What the exercise asks: Would you give the entries again word for word, with no pictures in the copy?

Information supplied:

[Start of section]

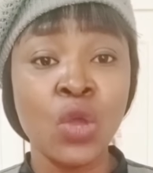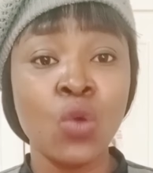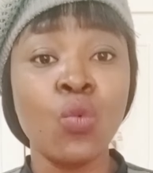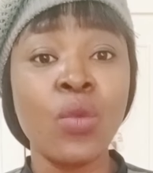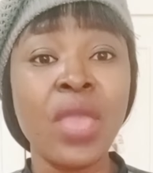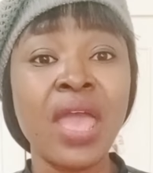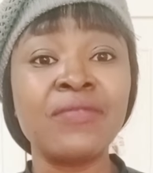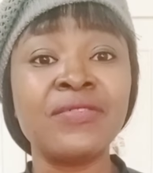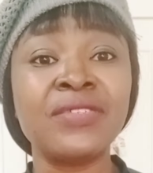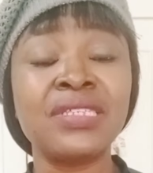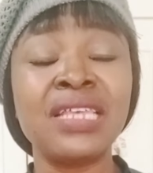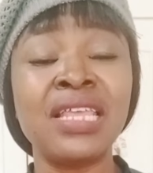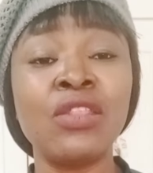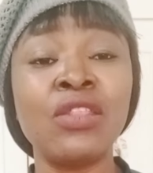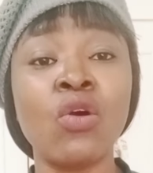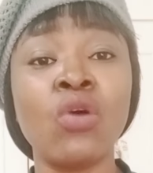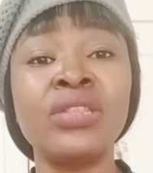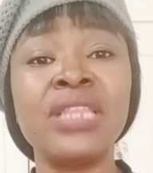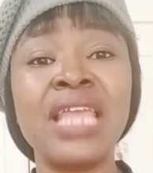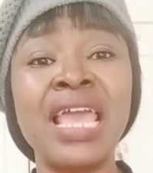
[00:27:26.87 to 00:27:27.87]
We have
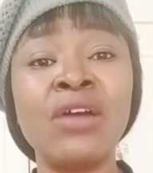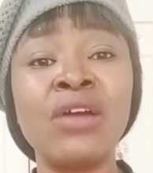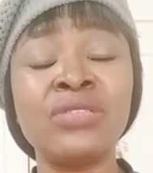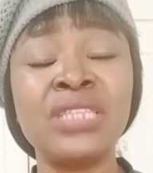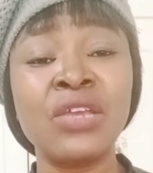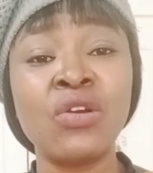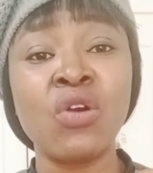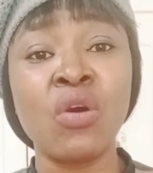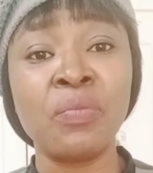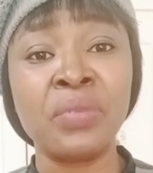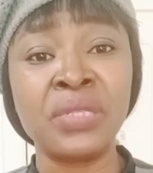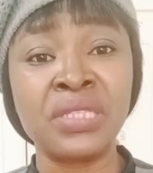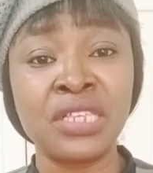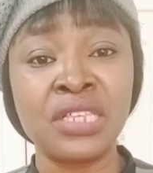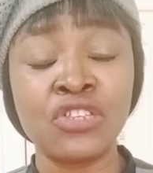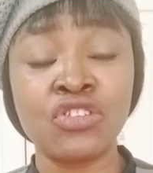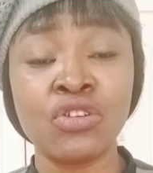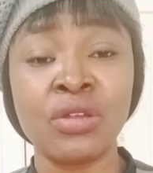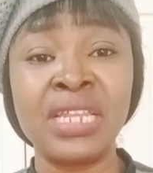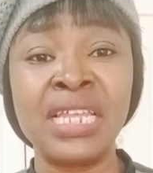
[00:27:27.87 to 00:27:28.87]
seen unhealthy
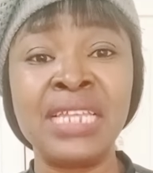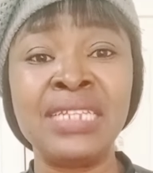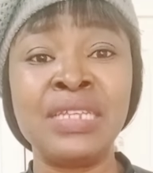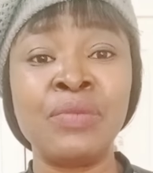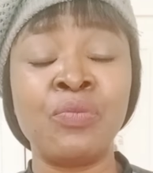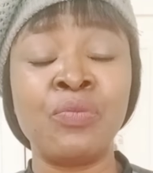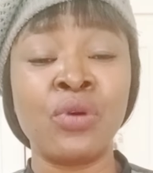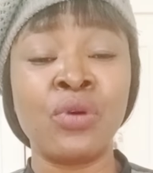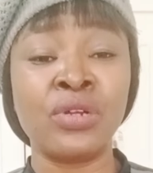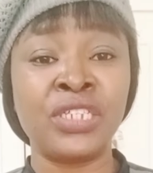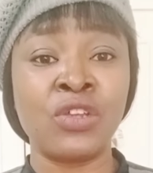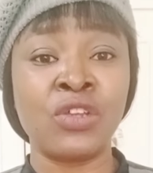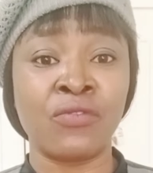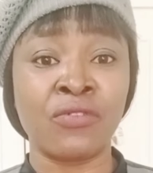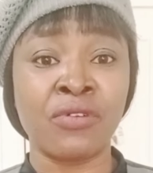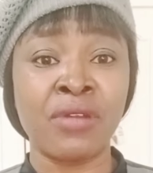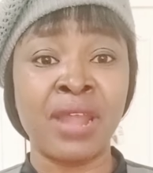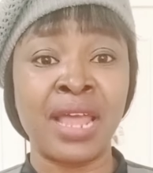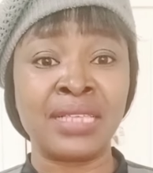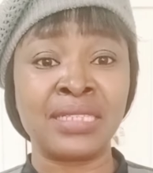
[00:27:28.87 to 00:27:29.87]
competition in the body of
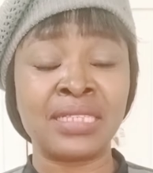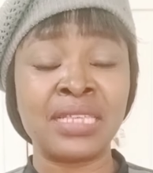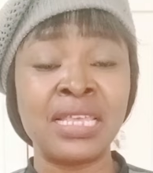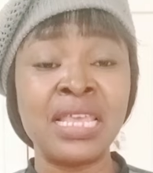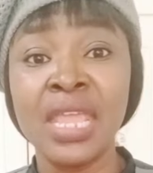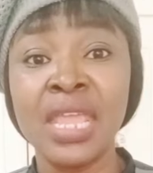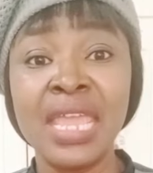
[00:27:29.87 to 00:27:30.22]
Christ,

[End of section]

Task result:
[00:27:26.87 to 00:27:27.87]
We have
[00:27:27.87 to 00:27:28.87]
seen unhealthy
[00:27:28.87 to 00:27:29.87]
competition in the body of
[00:27:29.87 to 00:27:30.22]
Christ,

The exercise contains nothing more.